Daily sales:            
Ship days  64  64    129  129  
Average daily sales (1)  $ 5,232  $ 4,964 5.4%  $ 5,026  $ 4,768 5.4%
Average organic daily sales (2)  $ 5,232  $ 4,964 5.4%  $ 4,999  $ 4,768 4.9%
             
(1) Average daily sales are defined as sales for a period of time divided by the number of shipping days in that period of time.

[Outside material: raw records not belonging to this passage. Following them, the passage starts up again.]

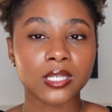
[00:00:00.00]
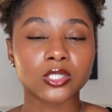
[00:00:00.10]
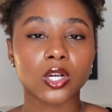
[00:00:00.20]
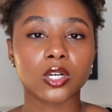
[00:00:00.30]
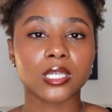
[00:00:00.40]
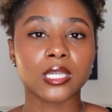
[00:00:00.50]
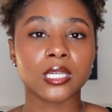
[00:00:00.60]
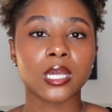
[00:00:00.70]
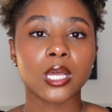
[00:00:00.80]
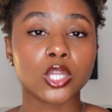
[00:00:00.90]
and
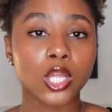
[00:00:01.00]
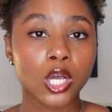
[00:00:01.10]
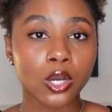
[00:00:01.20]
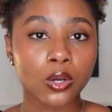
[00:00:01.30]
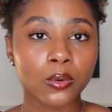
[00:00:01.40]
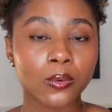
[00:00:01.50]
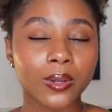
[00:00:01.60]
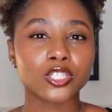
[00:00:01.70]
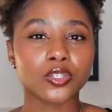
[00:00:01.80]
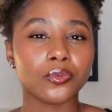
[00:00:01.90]
talking low,
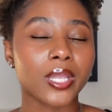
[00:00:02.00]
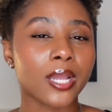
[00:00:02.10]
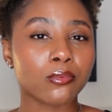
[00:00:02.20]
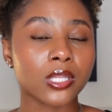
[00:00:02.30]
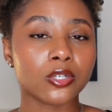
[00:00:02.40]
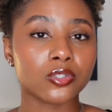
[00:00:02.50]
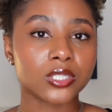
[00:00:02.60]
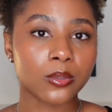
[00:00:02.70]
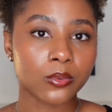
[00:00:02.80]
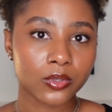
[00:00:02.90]
so you can't really
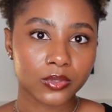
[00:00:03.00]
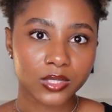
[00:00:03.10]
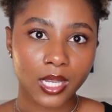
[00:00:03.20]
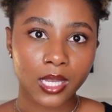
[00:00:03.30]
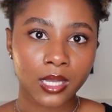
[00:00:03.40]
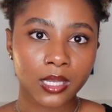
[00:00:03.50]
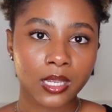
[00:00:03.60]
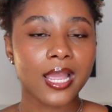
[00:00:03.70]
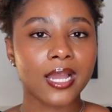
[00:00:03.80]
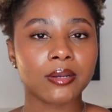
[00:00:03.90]
understand what they're saying.
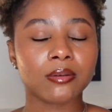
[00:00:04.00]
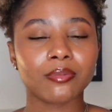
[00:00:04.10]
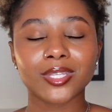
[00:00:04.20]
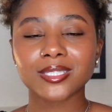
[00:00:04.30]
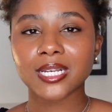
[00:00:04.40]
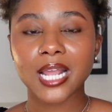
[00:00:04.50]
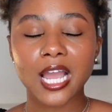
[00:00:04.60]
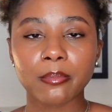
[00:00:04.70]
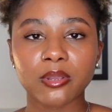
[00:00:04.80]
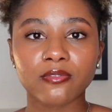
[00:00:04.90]
And this can
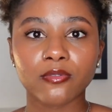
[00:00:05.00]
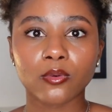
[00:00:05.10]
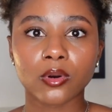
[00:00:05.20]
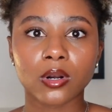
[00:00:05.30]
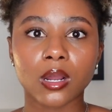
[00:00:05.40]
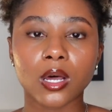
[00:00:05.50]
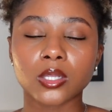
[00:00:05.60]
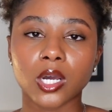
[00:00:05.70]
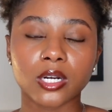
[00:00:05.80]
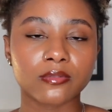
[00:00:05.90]
happen for a
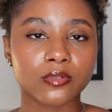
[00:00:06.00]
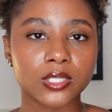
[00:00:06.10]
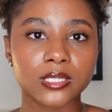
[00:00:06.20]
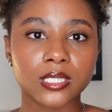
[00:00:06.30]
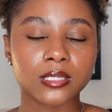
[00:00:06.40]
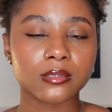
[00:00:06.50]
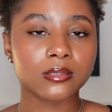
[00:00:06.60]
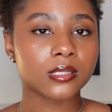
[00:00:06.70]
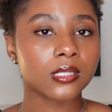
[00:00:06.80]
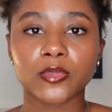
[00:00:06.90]
lot of
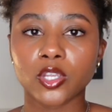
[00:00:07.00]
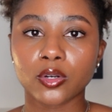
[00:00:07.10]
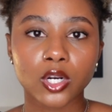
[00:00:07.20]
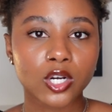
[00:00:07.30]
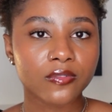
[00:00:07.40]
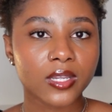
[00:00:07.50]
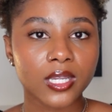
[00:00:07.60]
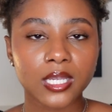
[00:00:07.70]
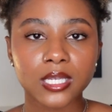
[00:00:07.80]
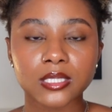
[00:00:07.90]
reasons. You're
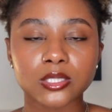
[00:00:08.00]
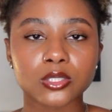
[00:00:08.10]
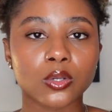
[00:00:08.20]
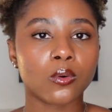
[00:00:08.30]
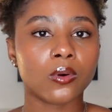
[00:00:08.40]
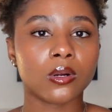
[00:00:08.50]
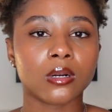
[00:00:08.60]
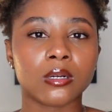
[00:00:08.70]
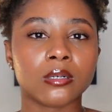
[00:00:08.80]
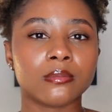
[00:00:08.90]
nervous
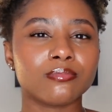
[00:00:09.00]
or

(2) Average organic daily sales are defined as sales for a period of time divided by the number of shipping days in that period of time excluding any sales from acquisitions made subsequent to the beginning of the prior year period.
 
Average organic daily sales is presented herein because we believe it to be relevant and useful information to our investors since it is used by management to evaluate the operating performance of our business, as adjusted to exclude the impact of acquisitions, and compare our organic operating performance with that of our competitors. However, average organic daily sales is not a measure of financial performance under US GAAP and it should be considered in addition to, but not as a substitute for, other measures of financial performance reported in accordance with US GAAP, such as net sales. Management utilizes average organic daily sales as an operating performance measure in conjunction with US GAAP measures such as net sales.
         
Adjusted EBITDA        
  Three Months Ended Six Months Ended
  June 29, 2012 July 1, 2011 June 29, 2012 July 1, 2011
Adjusted EBITDA:        
Net income (GAAP)  $ 9,021  $ 9,856  $ 16,486  $ 16,739
Interest expense 6,056 6,093 12,102 12,189
Interest income (3) (5) (11) (11)
Income tax provision 5,888 6,462 10,755 10,992
Depreciation and amortization 6,351 5,853 12,659 11,605
Adjusted EBITDA  $ 27,313  $ 28,259  $ 51,991  $ 51,514
Adjusted EBITDA margin 8.2% 8.9% 8.0% 8.4%
         
Adjusted EBITDA differs from Consolidated EBITDA per our credit facility agreement for purposes of determining our net leverage ratio. We define Adjusted EBITDA as net income plus interest expense (income), net, (gain) loss on extinguishment of debt, net, income taxes and depreciation and amortization. Adjusted EBITDA is presented herein because we believe it to be relevant and useful information to our investors since it is consistently used by our management to evaluate the operating performance of our business and to compare our operating performance with that of our competitors. Management also uses Adjusted EBITDA for planning purposes, including the preparation of annual operating budgets, and to determine appropriate levels of operating and capital investments. Adjusted EBITDA excludes certain items, which we believe are not indicative of our core operating results. We therefore utilize Adjusted EBITDA as a useful alternative to net income as an indicator of our operating performance compared to the Company's plan. However, Adjusted EBITDA is not a measure of financial performance under US GAAP. Accordingly, Adjusted EBITDA should not be used in isolation or as a substitute for other measures of financial performance reported in accordance with US GAAP, such as gross margin, operating income, net income, cash flows from operating, investing and financing activities or other income or cash flow statement data prepared in accordance with US GAAP. While we believe that some of the items excluded from Adjusted EBITDA are not indicative of our core operating results, these items do impact our income statement, and management therefore utilizes Adjusted EBITDA as an operating income, performance measure in conjunction with US GAAP measures, such as gross margin, operating income, net income, cash flows from operating, investing and financing activities or other income or cash flow statement data prepared in accordance with US GAAP. We define Adjusted EBITDA margin as Adjusted EBITDA divided by net sales.